Hoy, lunes noviembre 16541
Mi muy Honorable Padre:
La buena Sor María2 de Sedan nos dejó ayer por la tarde sin decirnos adiós; se ha llevado su paquete; temo que su intención sea marchar para Sedan mañana y quizá fuera fácil encontrarla en la salida de la diligencia, si a su caridad le pareciera bien que se mandara a alguien. Temo, sin embargo, que aun cuando fueran las Hermanas, no tengan bastante fuerza moral para detenerla. Al menos, mi muy Honorable Padre, pienso sería necesario escribir cuanto antes a Sedan para avisarles lo que tienen que hacer si se presenta en su antigua casa,3 ya que no puedo impedirme de pensar que quiera ir a sacar provecho, vendiendo cuanto pueda para hacerse con una bonita cantidad.
Aquí va una carta para Sor Juana Cristina,4 con el fin de que pueda marchar tan pronto como su caridad se lo ordene. Sería muy enojoso que la Sor María regresara allá antes de que ella llegara.
El señor Ménard me ha dicho que si su caridad le envía una carroza mañana, a la una más o menos, irá gustosamente a donde usted le indique. Me parece que podrá darse mejor cuenta del estado del enfermo si lo ve acostado que en pie, y esto podría hacerlo en Bons Enfants, con tal de que la carroza y lo largo del trayecto no le perjudiquen.5
Si hubiera previsto lo que ha ocurrido con Sor María, hubiera podido impedirlo haciéndola entrar de retiro. Siempre soy yo la causa de algún mal.
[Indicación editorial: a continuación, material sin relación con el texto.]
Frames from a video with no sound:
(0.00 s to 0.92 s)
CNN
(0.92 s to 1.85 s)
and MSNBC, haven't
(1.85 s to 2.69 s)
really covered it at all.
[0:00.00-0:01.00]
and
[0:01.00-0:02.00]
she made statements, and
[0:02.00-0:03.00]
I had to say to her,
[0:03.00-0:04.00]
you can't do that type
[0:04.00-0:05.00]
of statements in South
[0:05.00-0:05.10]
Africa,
Era esta mi resolución para mañana; tengo mucha necesidad de que su caridad piense en aplicarme algún poderoso remedio para sacarme de mi endurecimiento y ayudarme a ser efectivamente, mi muy Honorable Padre, su muy humilde.
- C. 474 Rc 2 lt 418. Carta autógrafa. Dorso: noviembre 1654 (H. Duc.).
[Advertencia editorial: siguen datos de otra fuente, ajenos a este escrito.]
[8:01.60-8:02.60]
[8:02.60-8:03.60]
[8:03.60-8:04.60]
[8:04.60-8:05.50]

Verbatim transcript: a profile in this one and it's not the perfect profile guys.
- María Joly estaba en Sedan desde 1641. Llamada a París se había negado a salir de allá, jactándose de que obedecería si el señor Vicente le escribía. Este le mandó efectivamente una carta, que le hizo entregar por Juan Martín, el Superior de 105 Sacerdotes de la Misión de Sedan (SVP, V, 207; Síg. V, 188).
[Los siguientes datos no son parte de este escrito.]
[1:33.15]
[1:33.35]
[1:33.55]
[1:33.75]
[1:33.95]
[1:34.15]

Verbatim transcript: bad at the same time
- María Joly no regresó a Sedan. Arrepentida de lo que había hecho, se presentó al día siguiente en la Casa Madre (SVP, V, 223; Síg. V, 202).
- Juana Cristina Prévost (ver C. 140 n. 2), iba destinada a Sedan.
- Presume el P. Castañares en nota a esta carta que el enfermo fuera Miguel Le Gras.